I also feel quite strongly about computer manufacturers and people operating in this field, that they ought to be anxious to achieve some cooperation. It is silly for everybody to be rushing around doing the same thing. Some competition is a good thing to start out with, and maybe we need cut-throat competition at this stage now for a few years, but in the end I hope we will get to using the same computer language just as we mostly speak the same English language. After all, there will be a British-American language soon which we'll all recognize fairly well. I am managing to communicate today, I hope.

The future costs and speeds of computers are going to be very different. We are going to be able to afford fast storage. We are going to be able to afford to do lots of fancy things, and it would be a pity if, when the machine hardware gets to be cheap and easy to employ on our jobs, we were to be held up by lack of programs as we are in Britain now whenever we get a new computer. Soon we are going to be doing so much with computers that we will all be computer programmers if we are not careful, and we will certainly at that stage want to divide the tasks out. We need one editing program that will do for the whole of the printing industry of America and for Great Britain as well. There is no reason why we shouldn't all cooperate.

I know this is too far ahead, like the new computers and like the new programmers, but I expect we will be forced into that direction in the end. And it will compete with company selling. When you go out and buy a package deal from one of the big computer manufacturers, now you take the rough with the smooth, they'll tell you it's a good system, but don't believe too much. Be skeptical. Demand some real evidence. Put your own tests in and do your own assessment, and if you don't know how to do that, then learn.

Before you can ask a computer what you want it to do you've got to have some idea of what the difference is between a good, bad, and indifferent job. I must tell you quite candidly that you're not very good at specifying this. I find it very difficult to get any sort of consensus about what is a good typographical job. I read all sorts of design books. I talk to designers. I see them working. They have a feel for this and a feel for that. They frequently cannot reduce it to logical terms. I can't really find out what makes a really good book and what makes a really bad book.

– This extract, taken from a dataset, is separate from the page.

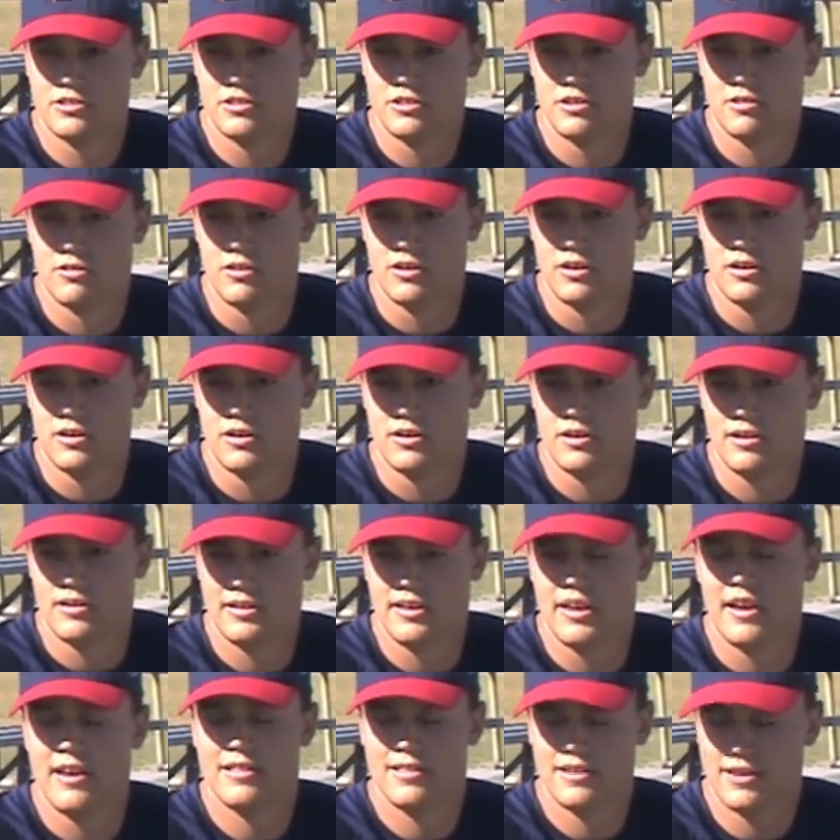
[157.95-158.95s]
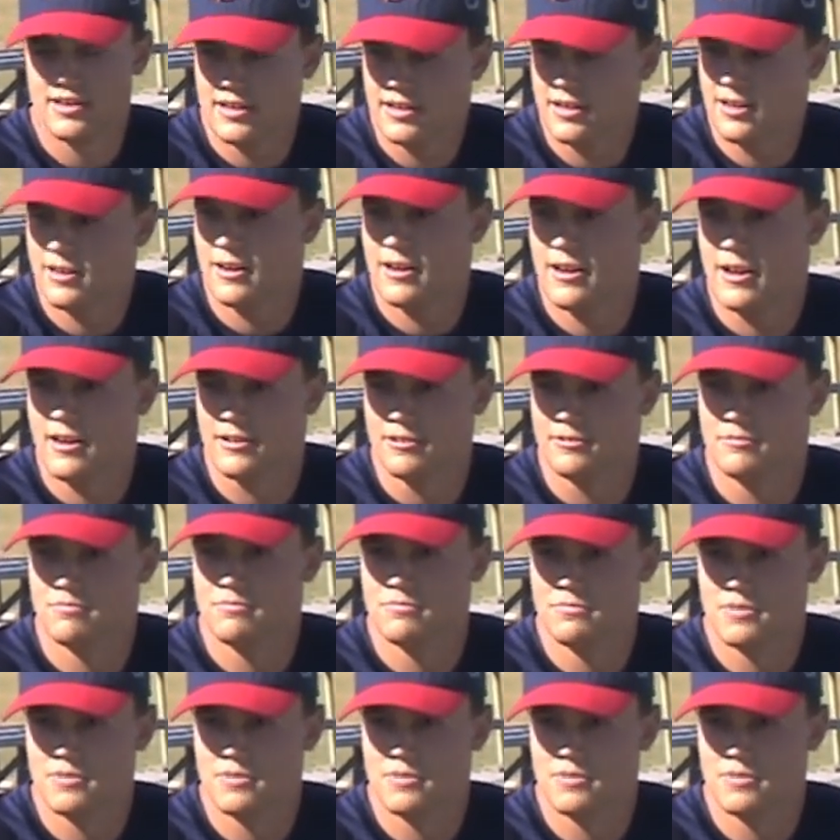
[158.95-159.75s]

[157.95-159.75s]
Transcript: So, yeah, I think I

I have got some ideas, but they are really nicely stacked up in machine-readable form.

One of the reasons why we worked with Monotype at Newcastle was because the Americans had already done a good deal of work on linecasting. We were not very much interested in newspaper work, and we did not see any computers being introduced into newspaper plants in England for some while. Books to a large extent are only set on Monotype in England. In England we've got to be able to use the Monotype; practically every shop is full of Monotypes. It's not quite true to say that only one plant prints books with linecasting machines, but it is nearly true, or was reasonable true five, six, or seven years ago.

We have to get down to trying to define what it is about good typography that we want carried on. How are we going to carry it on into the new era? I put it like that because I know we are going to change, and we have to sort out our priorities. In the last resort, priorities mean money. When money talks you've got to decide whether you can afford something. You've got to decide what you can afford to put into the computer and you've got to know the styles that you want.

Organizational changes within the industry concern the balance between the existing functions of the author, the editor, and the printer. Traditionally this may be a good deal different in America from what it is in England, but I'm quite sure that the author has got to take on more responsibility for his material.

You will have some difficulty with some authors, but you've got a new generation coming up that you can train. It's always possible to change the world by getting at the youngsters, and it may very well be that you'll find young scientists and engineers rather grateful for the opportunity to have more responsibility for the shape of their work.

When you get down to the real process of writing texts, you can offer an author to get his book out quickly and accurately and without somebody fiddling about with his precious writing. It is really rather impertinent of publishers and printers to fiddle about with authors' texts the way they do. The authors nevertheless owe editors enormous debt because they actually put it into a form that others can read intelligently. This balance is a very delicate one. If you could only force authors to realize their responsibilities more by penalizing them for not doing so, and by making it clear that they have to write accurately and correctly from the start, you would start a revolution in that particular area. It will come to that, although probably the author will be the last person forced into the new system.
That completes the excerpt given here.